■ **Required action**: Every line from the one containing "[7:56.59-7:57.59]" to the end of the data below should be copied exactly, but pictures should not.
---
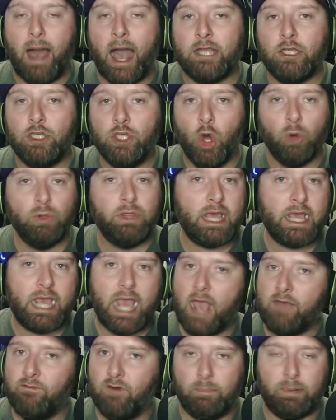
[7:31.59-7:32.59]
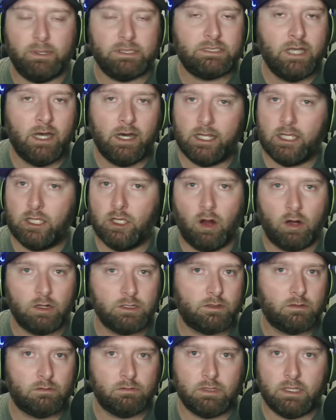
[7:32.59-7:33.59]
I know they gave up a ton of yards
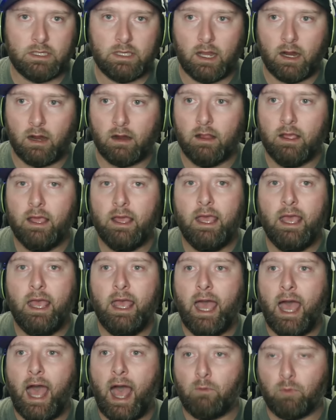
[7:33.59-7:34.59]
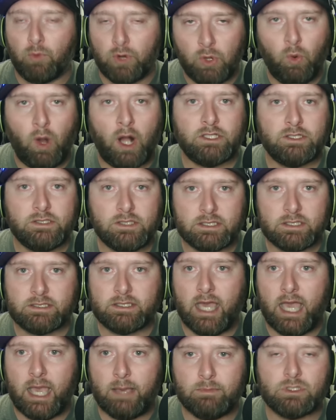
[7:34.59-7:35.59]
through the year. Rewatching this
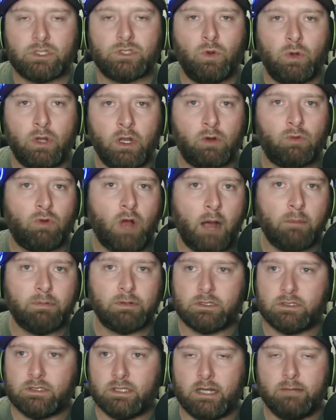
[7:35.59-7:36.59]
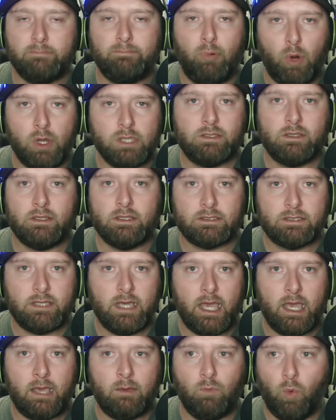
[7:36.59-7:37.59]
game, Sawyer Robertson at points in this
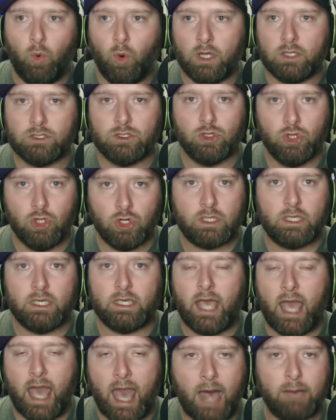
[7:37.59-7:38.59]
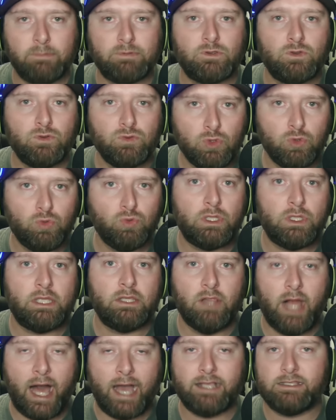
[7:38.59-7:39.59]
game was looking absolutely
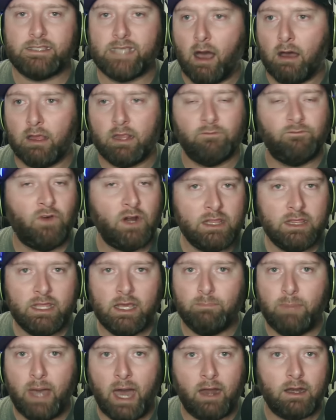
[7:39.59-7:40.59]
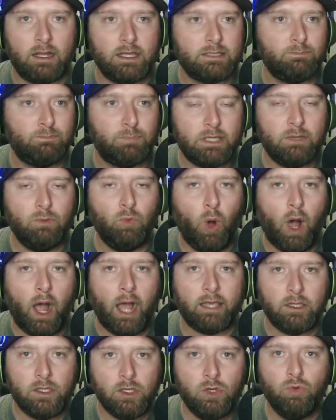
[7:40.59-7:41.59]
lights out. And the funny thing about it is
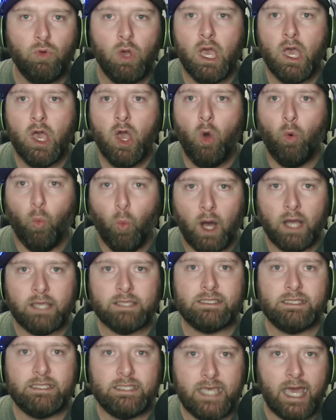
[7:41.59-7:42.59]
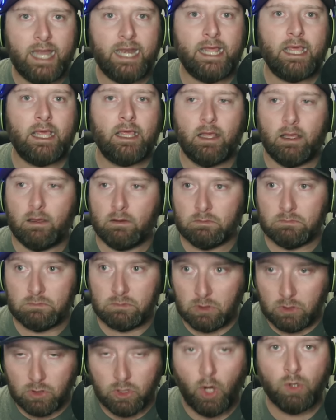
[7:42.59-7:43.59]
BYU was getting
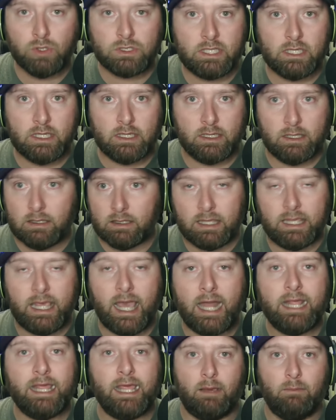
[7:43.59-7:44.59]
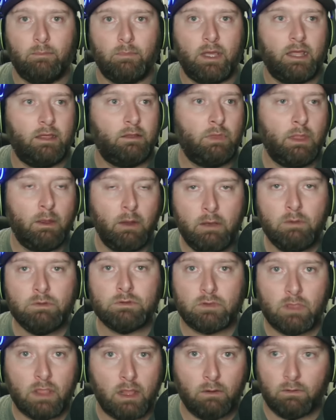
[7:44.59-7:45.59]
close to getting him. Eh,
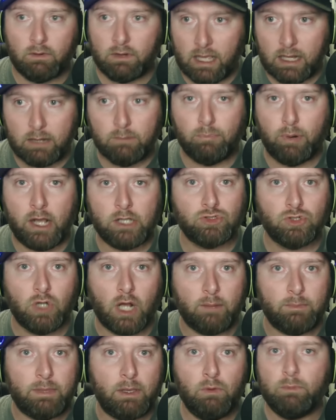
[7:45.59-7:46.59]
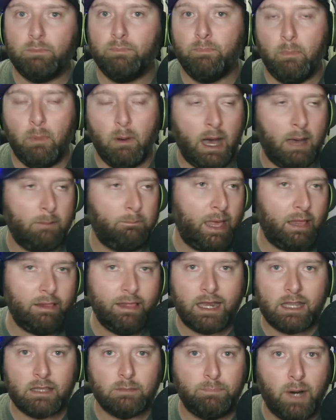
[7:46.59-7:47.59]
was they were getting pressure on him. He would uh, bail
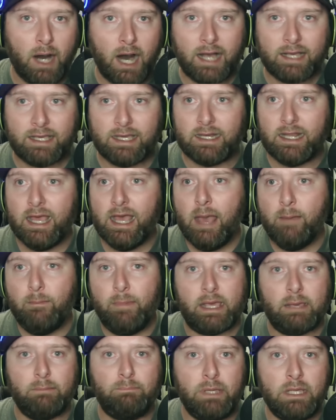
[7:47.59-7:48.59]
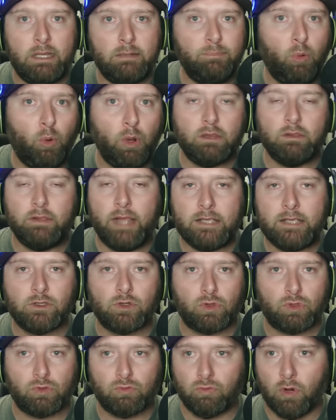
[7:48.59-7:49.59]
out of the pocket, make a pinpoint
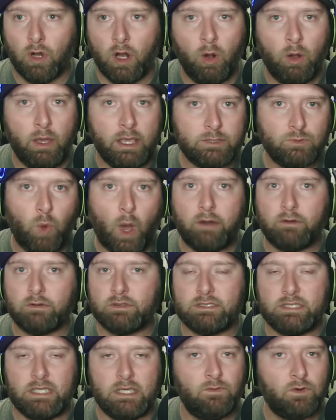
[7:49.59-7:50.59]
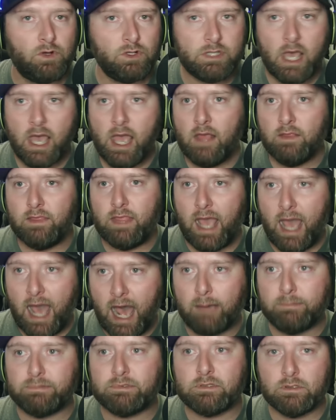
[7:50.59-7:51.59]
laser throw. His wide receivers they
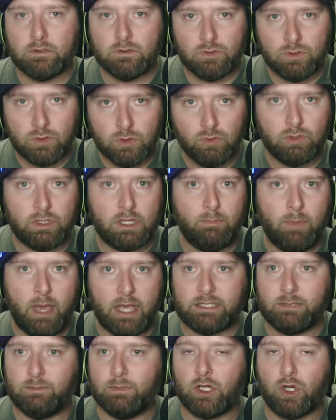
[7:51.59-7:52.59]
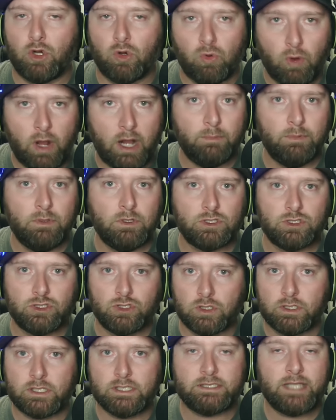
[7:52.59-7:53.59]
absolutely made some incredible
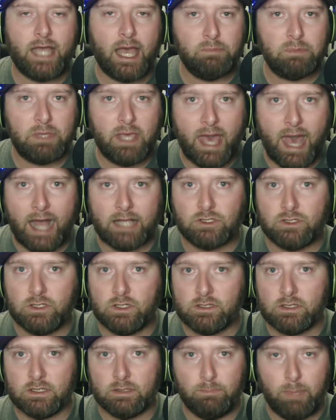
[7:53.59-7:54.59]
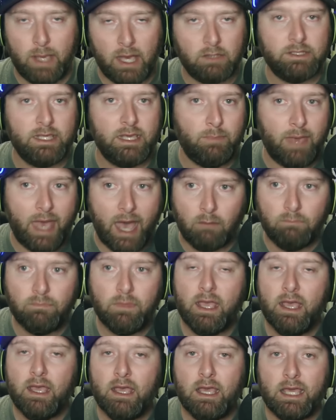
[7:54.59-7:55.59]
circus type catches and bailed him out.
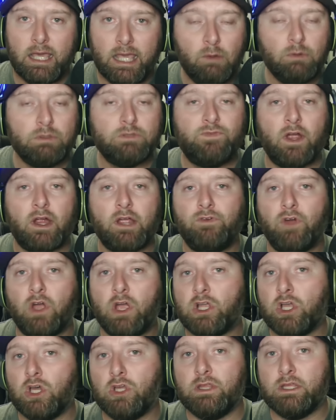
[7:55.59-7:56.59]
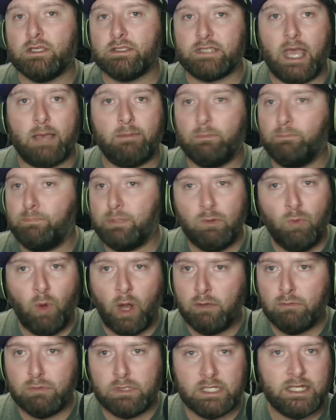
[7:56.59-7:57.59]
He was very, very good in this game, but
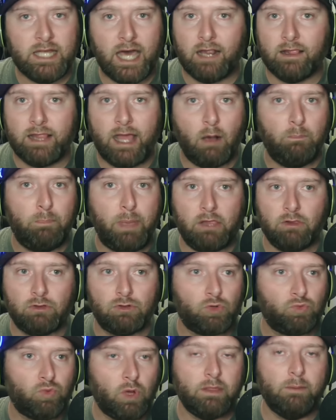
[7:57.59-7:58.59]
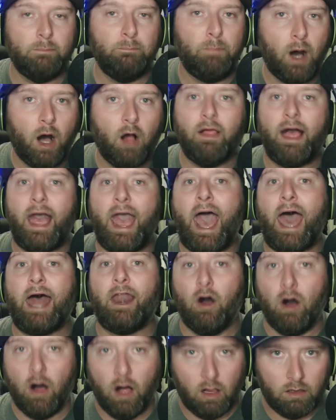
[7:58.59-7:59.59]
BYU did not allow Baylor to run the ball at
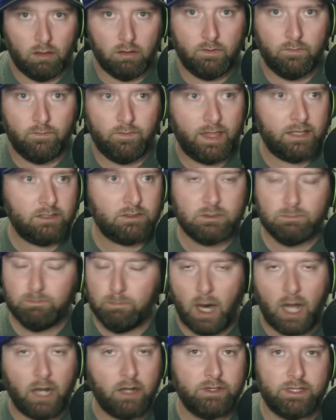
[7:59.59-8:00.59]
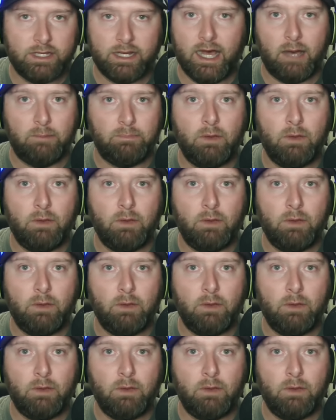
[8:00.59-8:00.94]
all. They bottled it up.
---
■ **Exercise output**:
[7:56.59-7:57.59]
He was very, very good in this game, but
[7:57.59-7:58.59]
[7:58.59-7:59.59]
BYU did not allow Baylor to run the ball at
[7:59.59-8:00.59]
[8:00.59-8:00.94]
all. They bottled it up.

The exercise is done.